Tanpa ragu-ragu India mengirim pesan: Pakistan menyusupkan tentaranya di tengah gerilyawan. Maka, India menyerang. Pakistan membalas. Perhitungan korban masih simpang-siur. Untuk sementara, inilah angka terakhir Departemen Pertahanan India yang dikutip Reuters. Pihak India: 43 serdadu tewas, 173 luka-luka. Yang mati di pihak Pakistan: 320 gerilyawan berikut 150 tentara.
Hingga pekan ini, volume serangan menghebat. Tembak-menembak gencar terjadi antara tentara India dan gerilyawan muslim di Kargil, Drass, dan Batalik?sarang pertahanan mereka di dataran tinggi Himalaya. Di sela-sela itu, Pakistan ganti merontokkan pesawat penyerang India dengan alasan yang sama klasiknya dengan pertikaian tersebut: India melanggar perbatasan, Pakistan ''sekadar membela kehormatan wilayah negara".
Mingguan The Economist mencoba menganalisis kemungkinan lain konflik Kashmir: Pakistan mencoba menarik intervensi internasional ke dalam pertikaian ini?sesuatu yang selalu dihindari India. Negara ini memang selalu berusaha mempertahankan konflik dengan Pakistan dalam skala bilateral.

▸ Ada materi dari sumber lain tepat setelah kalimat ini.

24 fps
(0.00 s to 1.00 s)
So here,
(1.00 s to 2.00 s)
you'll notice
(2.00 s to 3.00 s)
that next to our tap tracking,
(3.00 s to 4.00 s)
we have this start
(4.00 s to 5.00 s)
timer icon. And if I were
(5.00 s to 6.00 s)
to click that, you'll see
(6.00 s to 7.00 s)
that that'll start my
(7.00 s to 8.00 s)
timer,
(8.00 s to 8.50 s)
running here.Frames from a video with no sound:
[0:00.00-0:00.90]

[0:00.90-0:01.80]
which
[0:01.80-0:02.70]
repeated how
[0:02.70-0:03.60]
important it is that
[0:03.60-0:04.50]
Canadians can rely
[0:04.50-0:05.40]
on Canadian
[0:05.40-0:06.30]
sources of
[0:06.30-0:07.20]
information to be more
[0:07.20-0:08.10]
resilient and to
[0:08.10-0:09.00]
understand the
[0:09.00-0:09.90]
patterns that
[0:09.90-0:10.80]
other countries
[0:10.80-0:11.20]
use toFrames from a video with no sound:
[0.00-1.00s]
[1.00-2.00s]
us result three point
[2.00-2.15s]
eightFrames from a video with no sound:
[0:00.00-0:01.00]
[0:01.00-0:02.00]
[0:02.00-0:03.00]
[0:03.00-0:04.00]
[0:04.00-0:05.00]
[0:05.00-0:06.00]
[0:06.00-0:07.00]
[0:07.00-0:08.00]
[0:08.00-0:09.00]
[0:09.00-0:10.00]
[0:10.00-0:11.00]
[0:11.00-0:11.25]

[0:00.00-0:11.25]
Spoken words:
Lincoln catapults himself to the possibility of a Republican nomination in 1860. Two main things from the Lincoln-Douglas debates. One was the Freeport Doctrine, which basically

Sejarah hubungan kedua negeri ini memang kaya dengan ironi. Dan pertikaian di Kashmir kali ini bukan saja memancarkan ironi sekaligus tragedi: sebuah perang di tengah keindahan. Salju mengalir dari Himalaya berwarna merah oleh korban pertempuran, membuat Lembah Kashmir kembali berdarah di musim bunga.